Le président de la République démocratique du Congo, Félix Tshisekedi, a annoncé, ce 17 juillet, l’ouverture prochaine d’un dialogue national inclusif, apaisé et résolument républicain, destiné à renforcer la cohésion nationale dans le strict respect des institutions et de la Constitution.
Cette initiative, dévoilée à l’issue d’une rencontre avec les responsables de la Conférence épiscopale nationale du Congo (CENCO), de l’Église du Christ au Congo (ECC) et de l’Église de Réveil du Congo (ERC), intervient dans un contexte de fortes tensions politiques à quelques jours d’une mobilisation annoncée de l’opposition à Kinshasa.
À la sortie de l’audience, le cardinal Fridolin Ambongo, archevêque métropolitain de Kinshasa, a confirmé le changement de cap du chef de l’État.
« Le chef de l’État a levé l’option d’engager notre pays dans un dialogue entre les fils et les filles du pays », a-t-il déclaré, précisant qu’une feuille de route détaillant les modalités du processus sera rendue publique prochainement. « Nous nous réjouissons de cette annonce et exprimons notre gratitude au Chef de l’État », a ajouté le prélat.
Cette décision répond à une revendication portée depuis plusieurs mois par les principales confessions religieuses, qui plaident pour une concertation nationale afin de désamorcer les crispations liées à la dégradation de la situation sécuritaire dans l’Est du pays, aux tensions politiques et aux controverses autour d’un éventuel changement de la Constitution.
L’annonce présidentielle intervient alors que la Coalition Article 64 (C64), qui rassemble plusieurs figures majeures de l’opposition, dont Martin Fayulu, Moïse Katumbi, Jean-Marc Kabund, Augustin Matata Ponyo et Delly Sesanga, maintient son appel à une grande marche pacifique suivie d’un sit-in le 22 juillet à Kinshasa.
Les organisateurs prévoient une convergence des manifestants vers le Palais de la Nation afin d’y déposer un mémorandum.
La coalition affirme vouloir s’opposer à toute révision de la Constitution susceptible, selon elle, de remettre en cause la limitation des mandats présidentiels.
Elle entend également dénoncer la crise sécuritaire persistante dans l’Est, la détérioration des conditions de vie et réclamer la démission du président Félix Tshisekedi.

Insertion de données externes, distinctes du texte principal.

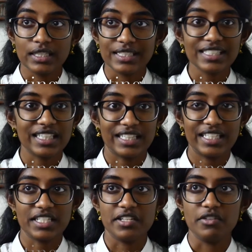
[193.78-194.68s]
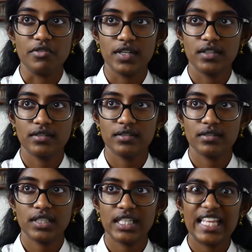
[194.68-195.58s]
That's a Leland dude.
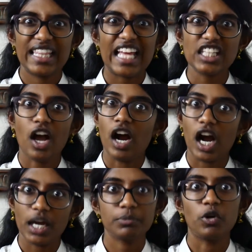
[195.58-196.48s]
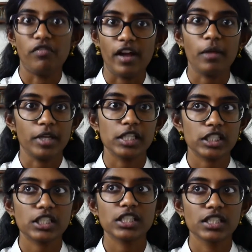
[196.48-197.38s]
That's a hot profile
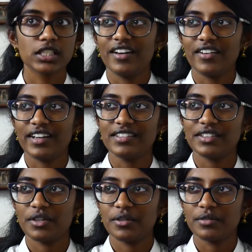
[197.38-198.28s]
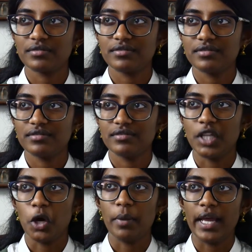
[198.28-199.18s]
picture. Okay, so
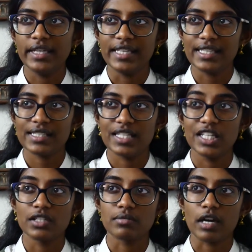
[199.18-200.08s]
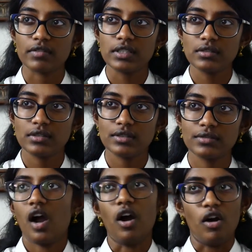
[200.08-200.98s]
no Ben, yes, Leland Breakfast.
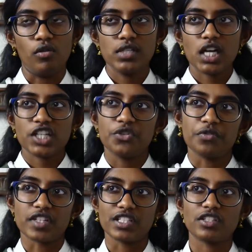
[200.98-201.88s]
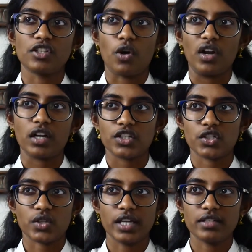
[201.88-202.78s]
Oh, Dr. Universe is so Dr.
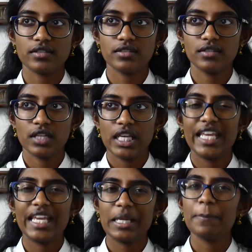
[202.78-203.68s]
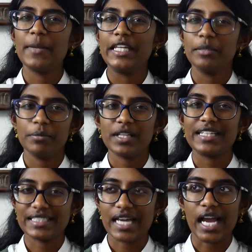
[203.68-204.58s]
Strange. He can
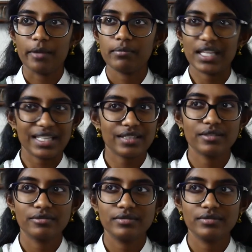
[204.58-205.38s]
manipulate time, like.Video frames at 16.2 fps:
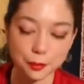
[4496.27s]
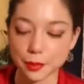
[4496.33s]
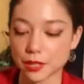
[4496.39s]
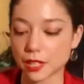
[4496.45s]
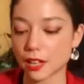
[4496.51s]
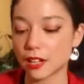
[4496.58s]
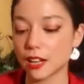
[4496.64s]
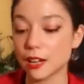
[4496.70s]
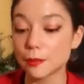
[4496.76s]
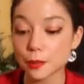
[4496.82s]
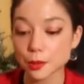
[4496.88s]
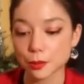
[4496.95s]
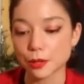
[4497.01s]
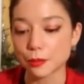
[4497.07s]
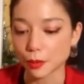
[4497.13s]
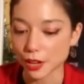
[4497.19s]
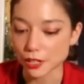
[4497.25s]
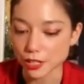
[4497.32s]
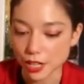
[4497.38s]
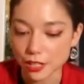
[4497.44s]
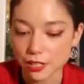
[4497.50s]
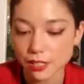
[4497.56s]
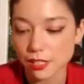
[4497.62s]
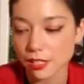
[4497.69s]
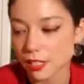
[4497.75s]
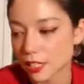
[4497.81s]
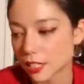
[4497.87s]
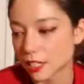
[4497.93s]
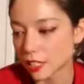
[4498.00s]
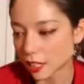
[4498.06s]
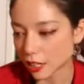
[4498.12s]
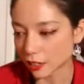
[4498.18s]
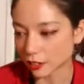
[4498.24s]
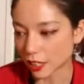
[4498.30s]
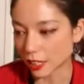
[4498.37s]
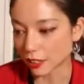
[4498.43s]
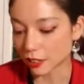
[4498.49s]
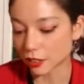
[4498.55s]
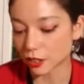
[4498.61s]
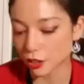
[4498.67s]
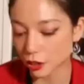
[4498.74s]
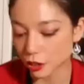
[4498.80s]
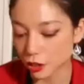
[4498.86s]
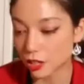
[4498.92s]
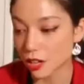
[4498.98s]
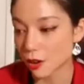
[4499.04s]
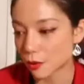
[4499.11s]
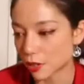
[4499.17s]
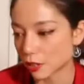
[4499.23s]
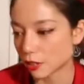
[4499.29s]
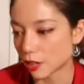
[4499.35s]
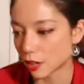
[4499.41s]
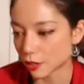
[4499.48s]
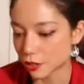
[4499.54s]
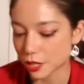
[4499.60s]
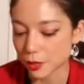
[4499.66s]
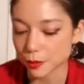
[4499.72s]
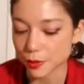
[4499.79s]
But then in between projects, I'll like go on a long trip.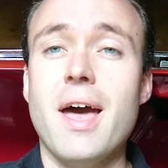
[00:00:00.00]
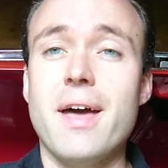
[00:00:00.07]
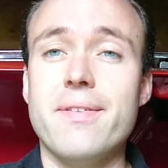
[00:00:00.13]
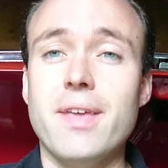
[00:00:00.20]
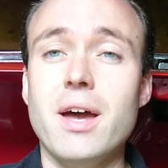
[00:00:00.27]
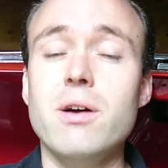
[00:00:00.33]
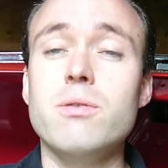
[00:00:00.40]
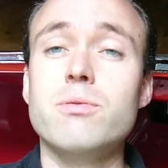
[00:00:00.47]

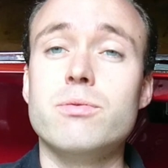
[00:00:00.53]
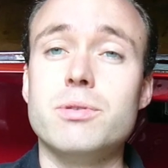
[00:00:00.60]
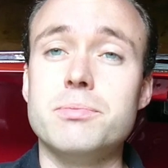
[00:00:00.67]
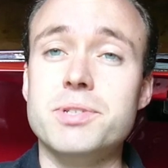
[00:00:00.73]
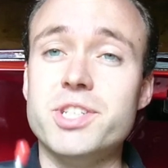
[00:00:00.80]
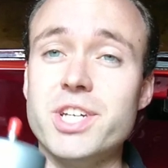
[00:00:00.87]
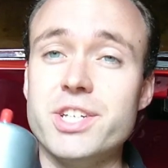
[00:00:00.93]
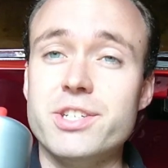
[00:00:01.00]
and now we'll
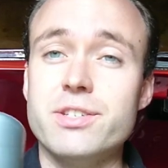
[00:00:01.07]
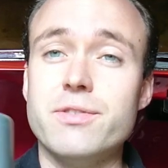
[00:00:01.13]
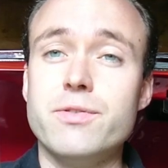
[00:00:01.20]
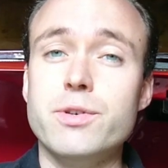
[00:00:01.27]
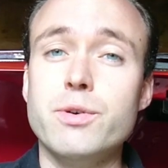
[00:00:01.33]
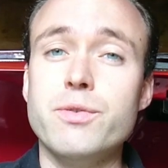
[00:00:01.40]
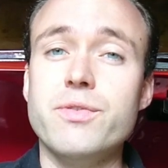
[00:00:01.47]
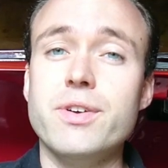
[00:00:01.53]
be changing the
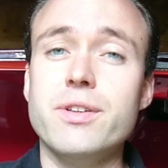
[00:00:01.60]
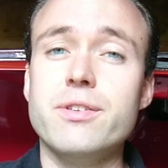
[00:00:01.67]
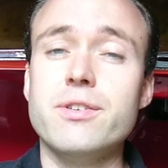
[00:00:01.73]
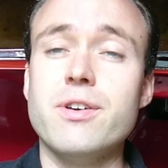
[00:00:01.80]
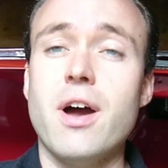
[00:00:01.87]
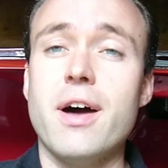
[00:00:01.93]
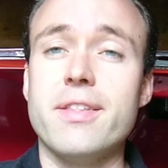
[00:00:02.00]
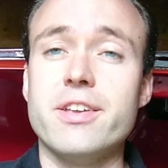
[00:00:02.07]
fuel
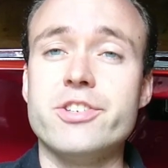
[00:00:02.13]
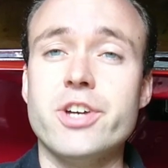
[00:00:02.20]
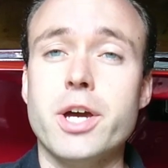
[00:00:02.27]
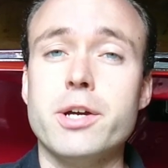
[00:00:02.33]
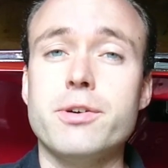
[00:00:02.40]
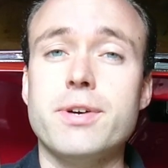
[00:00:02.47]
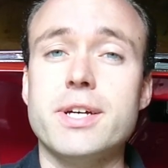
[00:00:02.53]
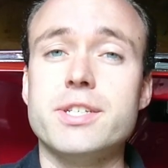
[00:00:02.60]
filter on a
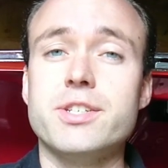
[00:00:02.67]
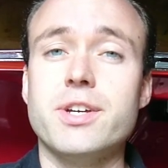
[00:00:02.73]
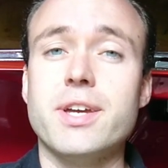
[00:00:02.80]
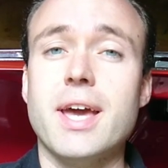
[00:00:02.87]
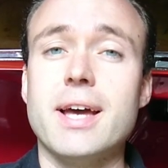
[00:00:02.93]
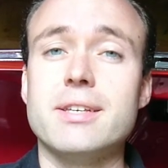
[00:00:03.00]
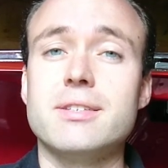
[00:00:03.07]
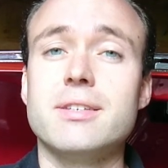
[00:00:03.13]
Jaguar X
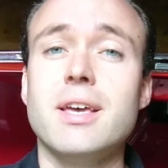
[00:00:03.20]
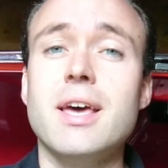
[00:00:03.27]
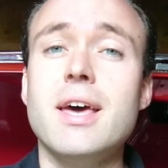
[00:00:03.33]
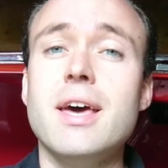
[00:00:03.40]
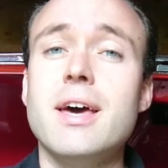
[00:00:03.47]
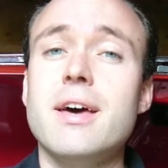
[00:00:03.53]
J S.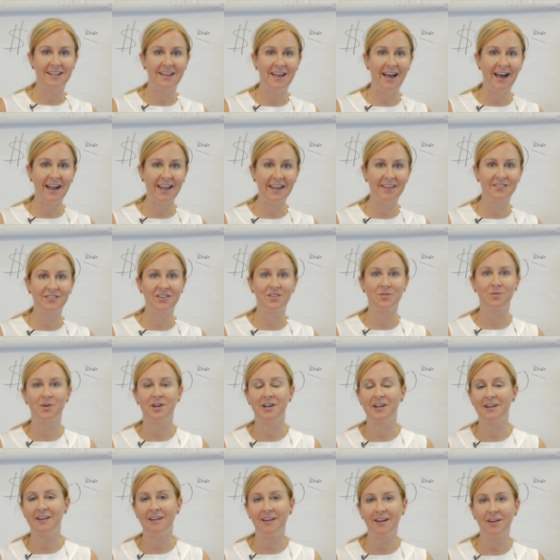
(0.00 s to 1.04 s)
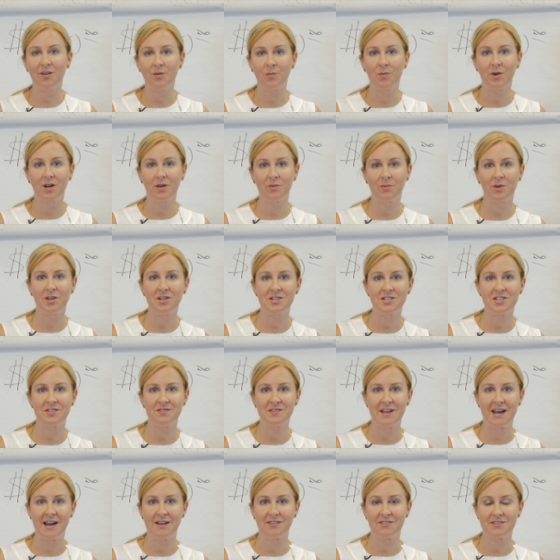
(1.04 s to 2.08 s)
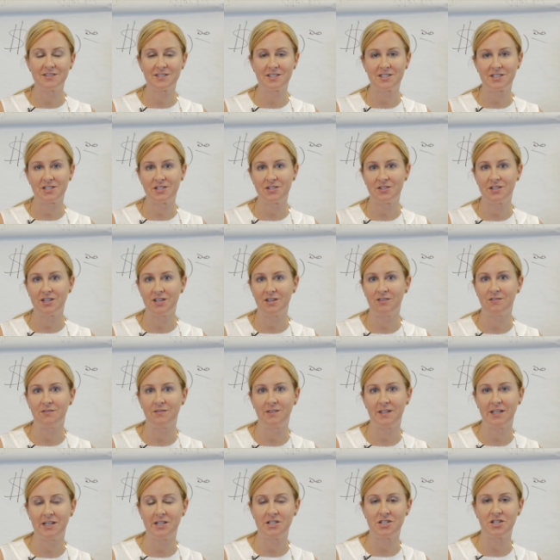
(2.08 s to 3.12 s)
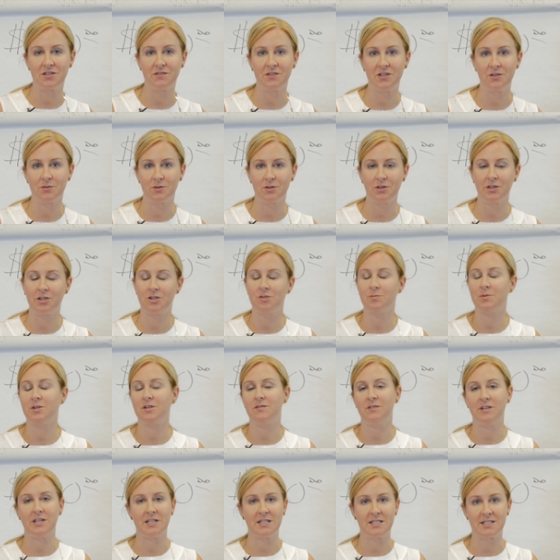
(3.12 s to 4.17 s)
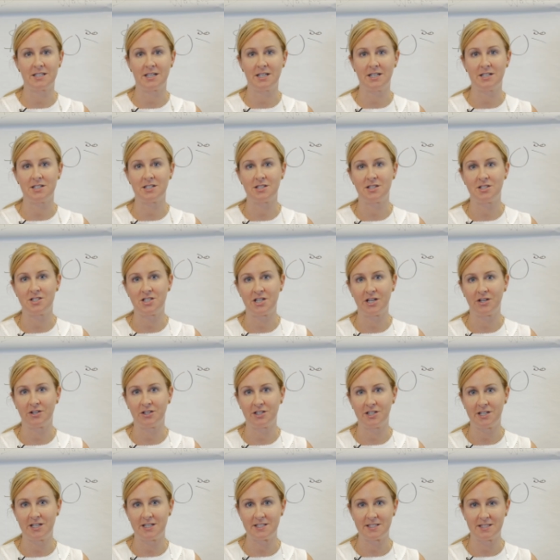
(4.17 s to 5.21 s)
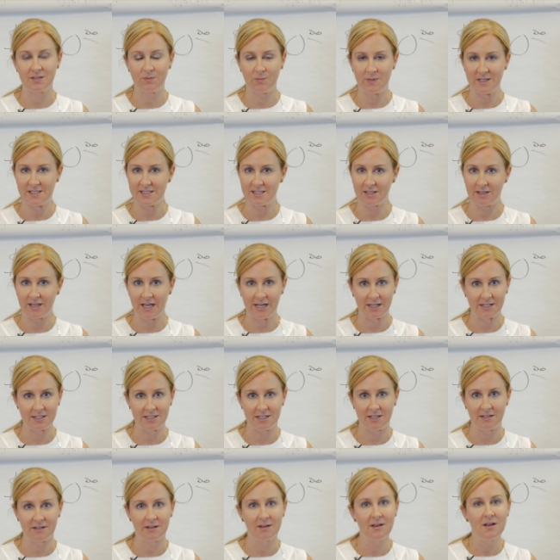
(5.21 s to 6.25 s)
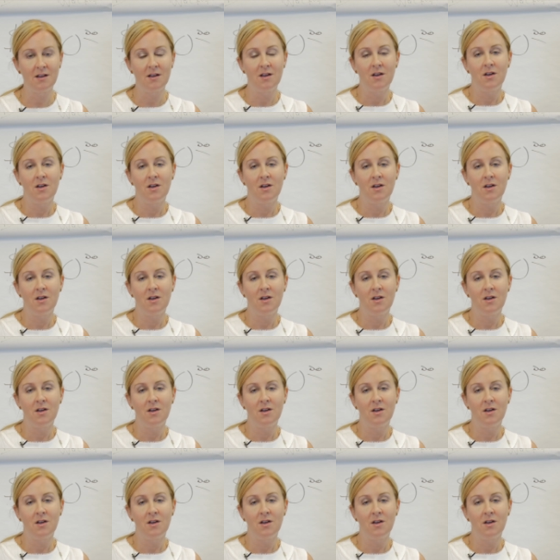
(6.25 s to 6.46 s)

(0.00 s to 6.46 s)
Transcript: Hi, everyone. What I want to do now is to give each of you a little bit of insight into the charities that we selected.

Le climat demeure particulièrement sensible, d’autant que l’Union sacrée de la Nation (USN), plateforme soutenant le chef de l’État, a également annoncé une mobilisation le même jour, faisant craindre une montée des tensions dans la capitale.
Le choix du dialogue annoncé par Félix Tshisekedi s’inscrit dans la continuité des initiatives de médiation engagées au niveau régional.
Au début du mois de juillet, le président burundais Évariste Ndayishimiye, président en exercice de l’Union africaine, avait réuni à Bujumbura les représentants de la CENCO, de l’ECC, de l’ERC ainsi que les dirigeants de la Coalition Article 64.
À l’issue de ces consultations, les différentes parties avaient convergé sur la nécessité d’un dialogue national inclusif pour sortir de l’impasse politique.
L’annonce du chef de l’État pourrait ainsi ouvrir une nouvelle séquence politique en RDC. Reste désormais à connaître les contours de la feuille de route annoncée et à savoir si les différentes forces politiques, sociales et religieuses accepteront de participer à un processus présenté comme le cadre privilégié pour rechercher un consensus national et préserver la stabilité institutionnelle du pays.